Iteration 3 — third session, weights gaining ground

We train on the third row: weeks_trained = 12, actual 1RM = 165 kg.

Prediction:

predicted = 1.76 × 12 + 0.29 = 21.12 + 0.29 = 21.41 kg

Error:

error = 21.41 − 165 = −143.59

Still a big undershoot — 12 weeks in, the model is only predicting 21 kg.

Weight updates:

w_new = 1.76 − 0.001 × (−143.59 × 12) = 1.76 + 1.72 = 3.48
b_new = 0.29 − 0.001 × (−143.59)      = 0.29 + 0.14 = 0.43

Where we stand after three reps

After iteration	w	b	Prediction on row 1 (x=4)	Actual 1RM	Error
0 (start)	0.00	0.00	0 kg	140 kg	−140
1	0.56	0.14	2.38 kg	140 kg	−138
2	1.76	0.29	7.33 kg	140 kg	−133
3	3.48	0.43	14.35 kg	140 kg	−126

The predictions are still terrible. The error on row 1 has shrunk from −140 to −126 across three iterations — progress, but not nearly enough to be useful.

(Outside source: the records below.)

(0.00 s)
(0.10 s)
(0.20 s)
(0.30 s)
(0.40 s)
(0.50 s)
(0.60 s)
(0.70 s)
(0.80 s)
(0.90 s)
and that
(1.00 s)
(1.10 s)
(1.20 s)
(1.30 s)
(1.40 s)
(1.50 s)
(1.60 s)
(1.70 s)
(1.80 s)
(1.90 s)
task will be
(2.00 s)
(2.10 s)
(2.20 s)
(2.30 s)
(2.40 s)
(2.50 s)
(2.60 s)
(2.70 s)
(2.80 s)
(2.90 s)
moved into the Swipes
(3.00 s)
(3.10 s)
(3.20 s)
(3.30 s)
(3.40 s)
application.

This is normal. Three iterations is three reps into a 10-week strength cycle. The model needs to pass through the full dataset hundreds or thousands of times before the weights stabilize.

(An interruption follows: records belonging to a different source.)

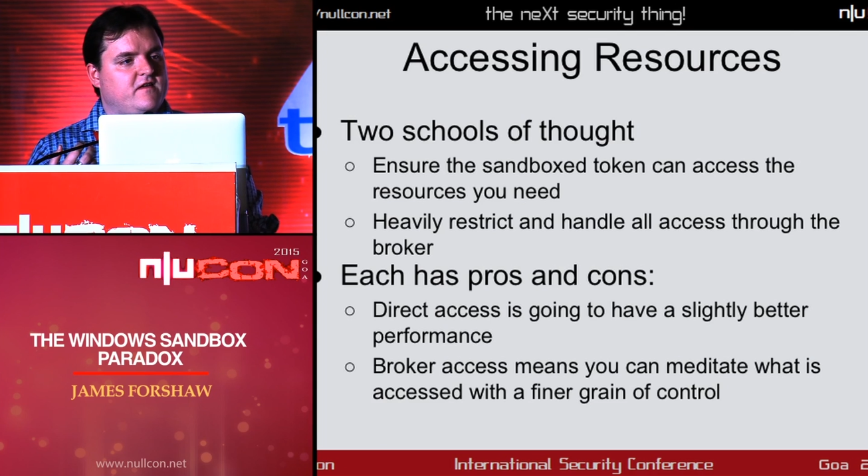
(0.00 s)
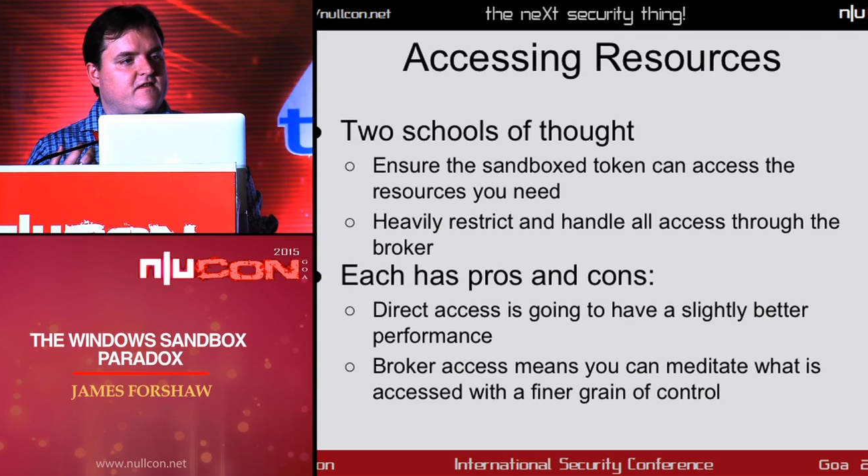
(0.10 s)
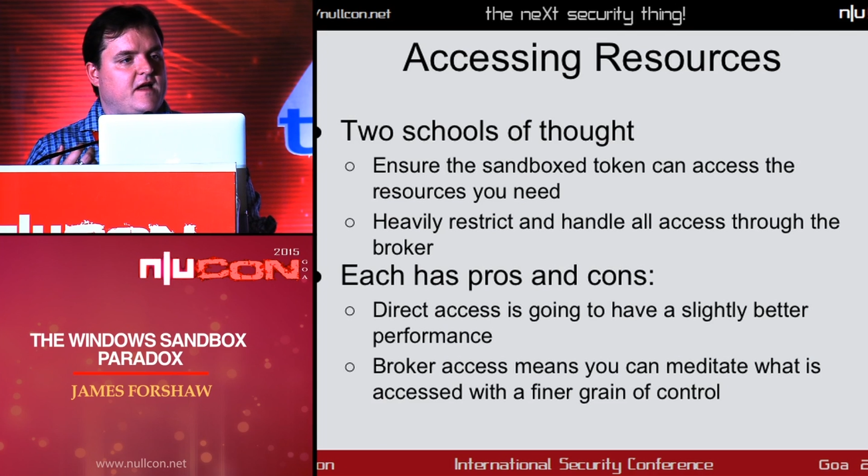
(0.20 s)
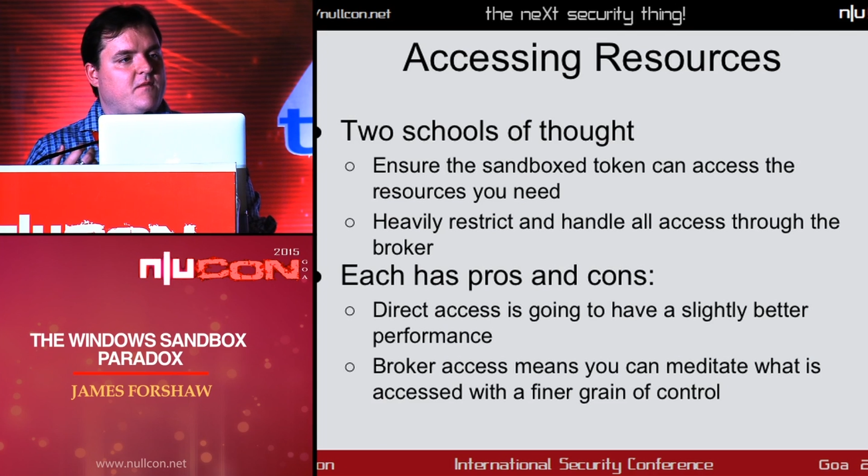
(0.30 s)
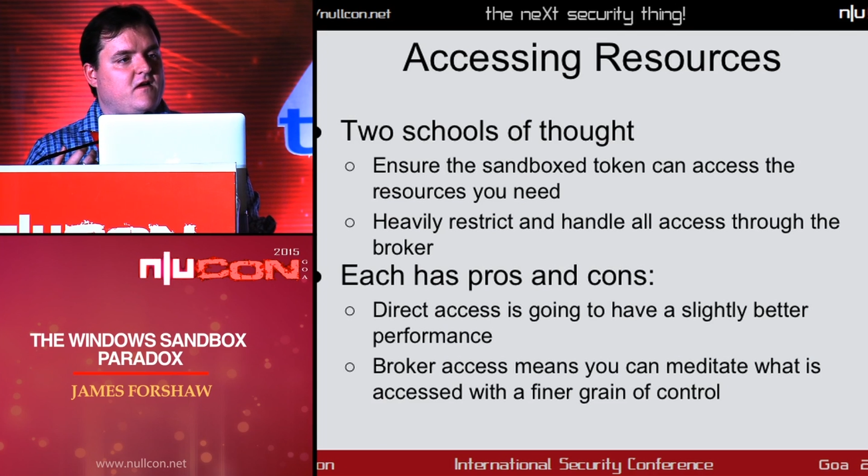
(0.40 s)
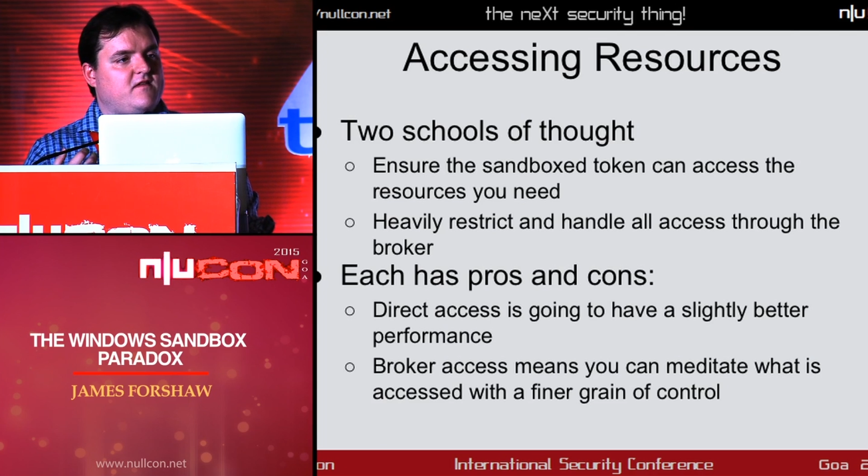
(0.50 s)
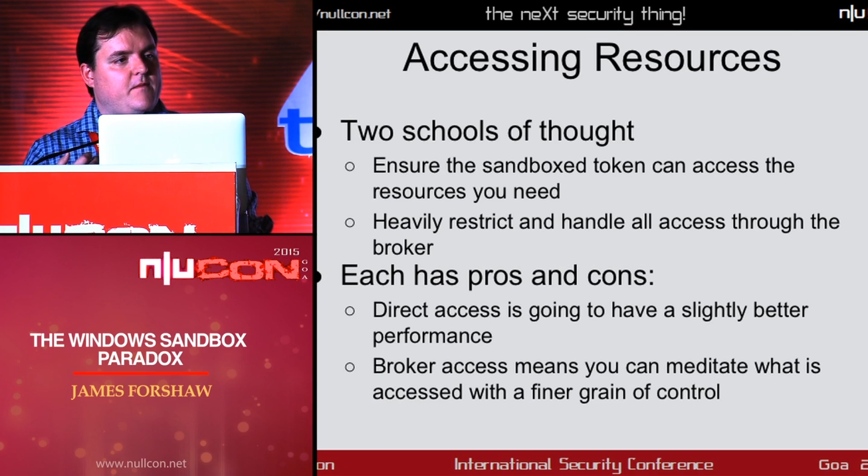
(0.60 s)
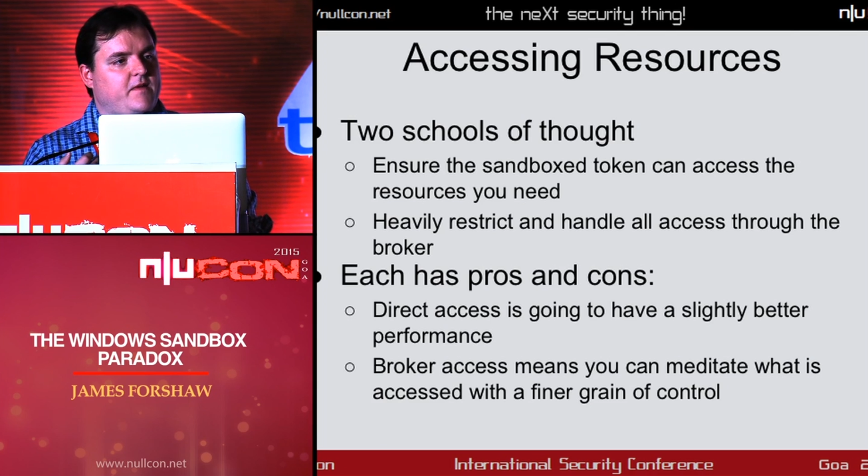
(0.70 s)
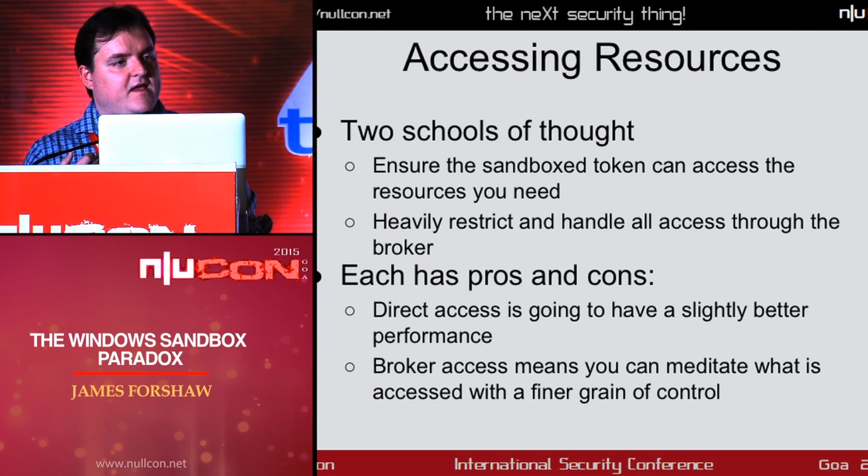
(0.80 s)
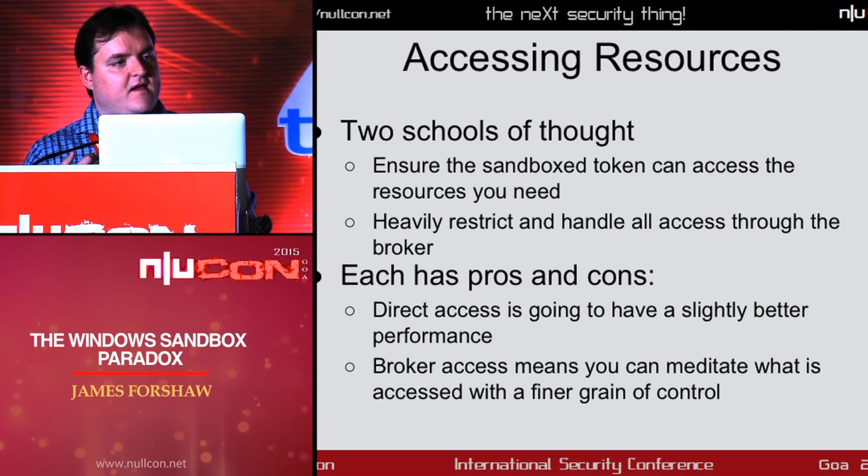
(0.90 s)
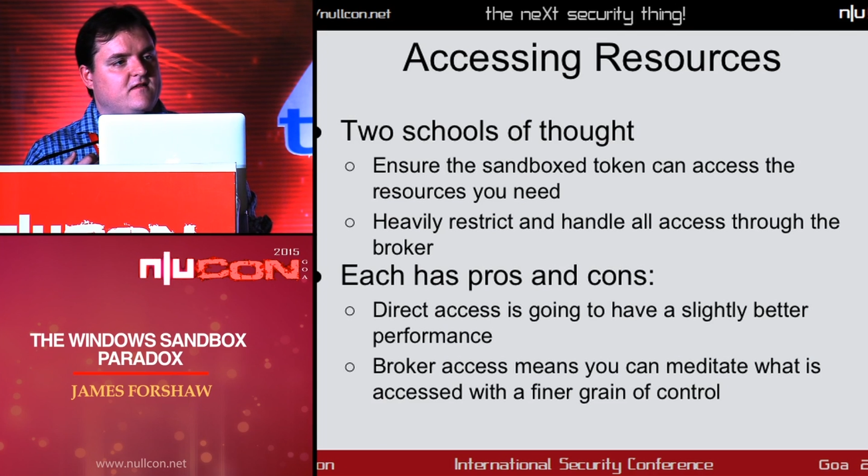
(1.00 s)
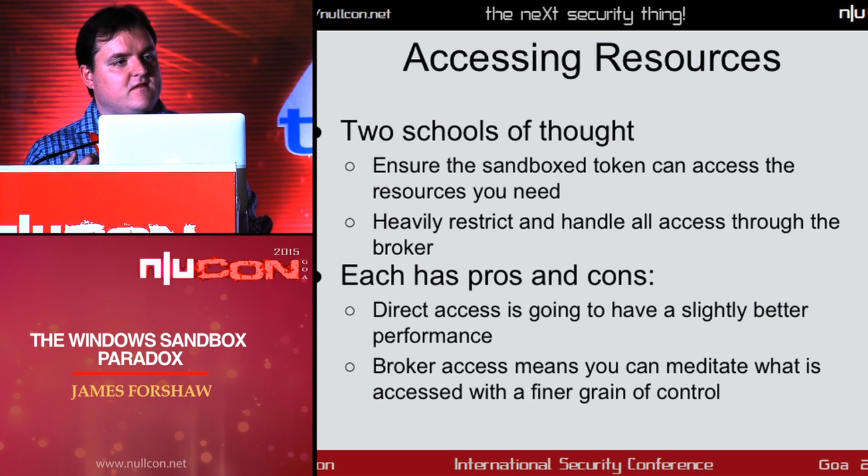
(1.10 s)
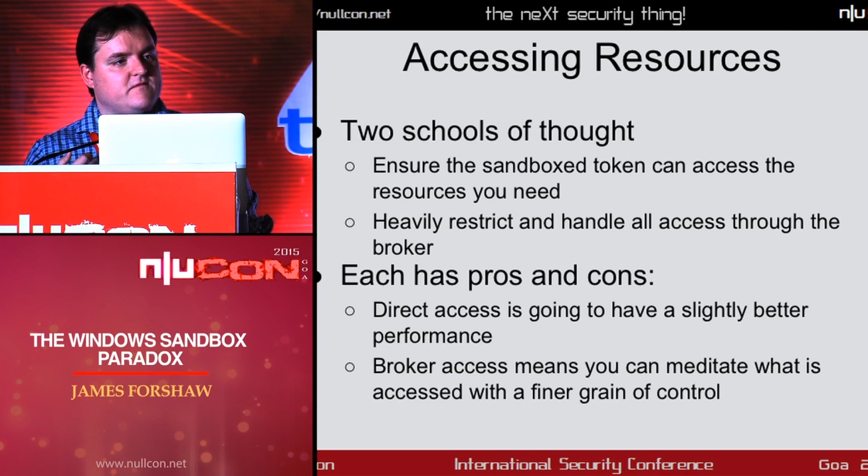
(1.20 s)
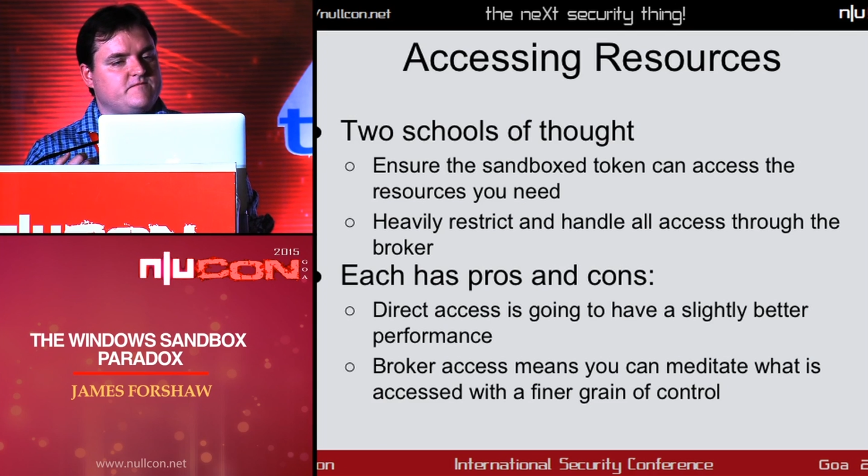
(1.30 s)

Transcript: sandboxed application.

What convergence actually looks like

A fully trained model on this simplified dataset (one feature, five data points) converges to roughly:

w ≈ 3.2,  b ≈ 127

Meaning: each additional week of training adds about 3.2 kg to the predicted 1RM, and a lifter at zero weeks starts with a ~127 kg baseline. That matches the intuition from the data — the range is 140–165 kg across 4–12 weeks, a spread of 25 kg over 8 weeks, or about 3.1 kg/week.

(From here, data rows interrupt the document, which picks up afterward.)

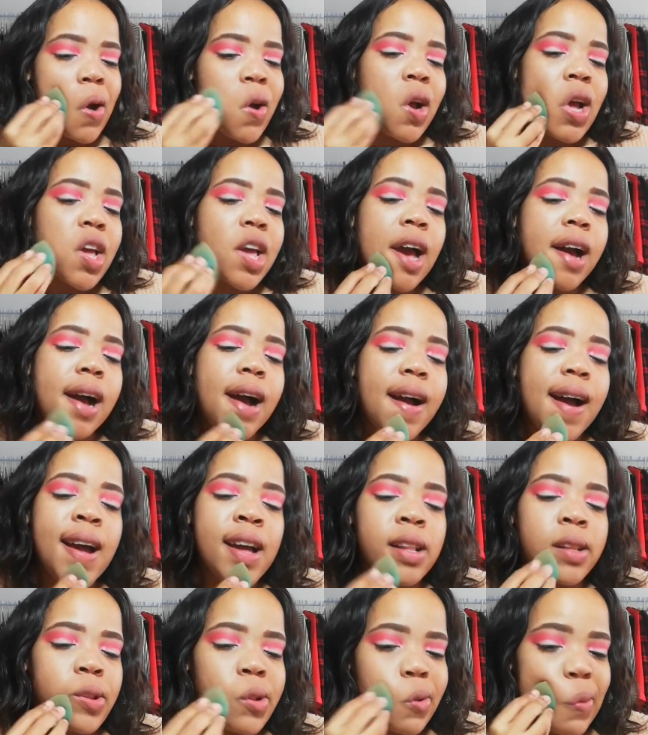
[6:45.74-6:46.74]
Yeah,
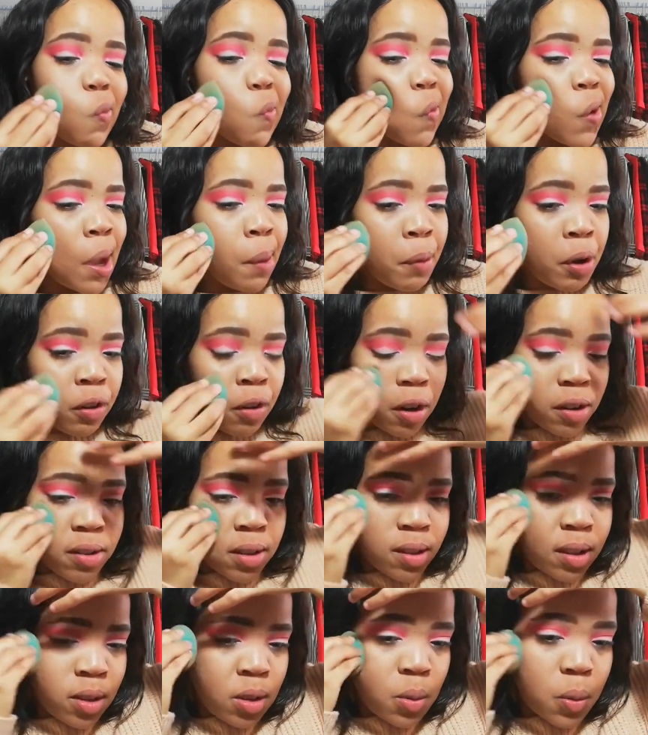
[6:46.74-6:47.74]
and came across
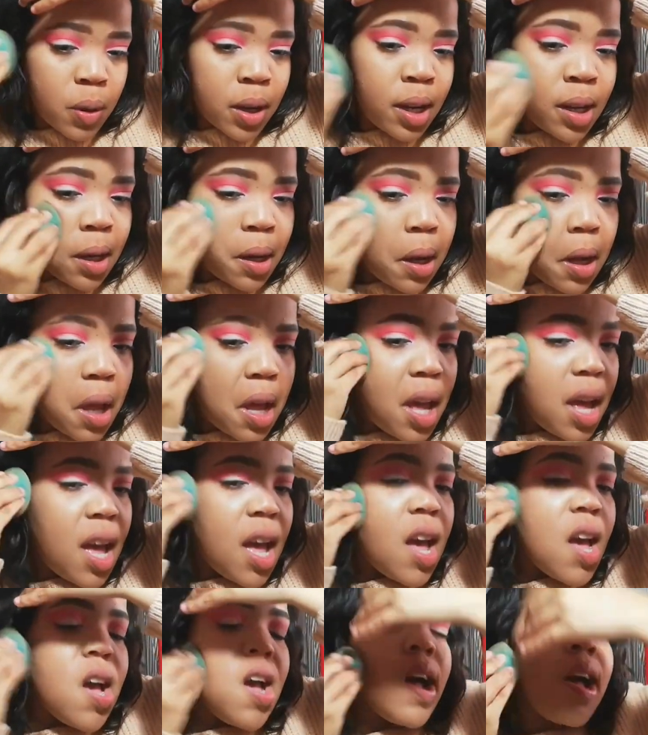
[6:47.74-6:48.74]
this one,
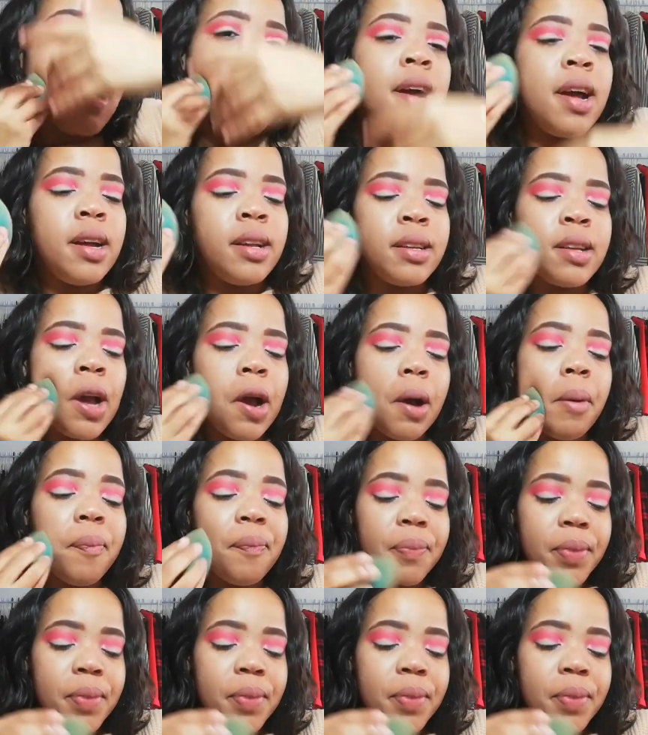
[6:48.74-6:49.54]
and yeah,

After iteration 3, w = 3.48 — already close to the target weight. But b = 0.43 is nowhere near 127. The bias takes much longer to converge because it only changes by α × error each step, with no feature value multiplying it. It'll get there, but it needs more reps.

Why the feature value is in the weight update

Look at the update rule for w again:

w_new = w − α × error × weeks_trained

The × weeks_trained term means: the bigger the feature value, the larger the step. This makes sense — if a feature had a value of zero, it contributed nothing to the prediction, so its weight doesn't need to change regardless of the error. Only features that were actually "active" in the prediction get adjusted.

In CrossFit terms: if you didn't touch the barbell last session, the coach isn't going to critique your bar path.

The four-feature version is identical in structure

With all four features from the main post, each weight gets its own update:

error = predicted − actual

w₁_new = w₁ − α × error × reps
w₂_new = w₂ − α × error × weight_lifted
w₃_new = w₃ − α × error × weeks_trained
w₄_new = w₄ − α × error × hours_of_sleep
b_new  = b  − α × error

Five updates instead of two, applied simultaneously. The intuition is the same: each weight shifts in the direction that would have reduced the error on this training point. Do that thousands of times across all training rows and the model converges.

The part gradient descent can't see

One thing worth noting: gradient descent optimizes the weights to fit the training data you gave it. It has no way to know whether those weights generalize to new sessions it's never seen.

That's why the main post emphasizes the test set — holding back data to check whether the converged weights actually predict well, or whether they just memorized your logbook.

The math of convergence is the easy part. The harder part is knowing when to stop and whether what you've learned is real signal or just noise.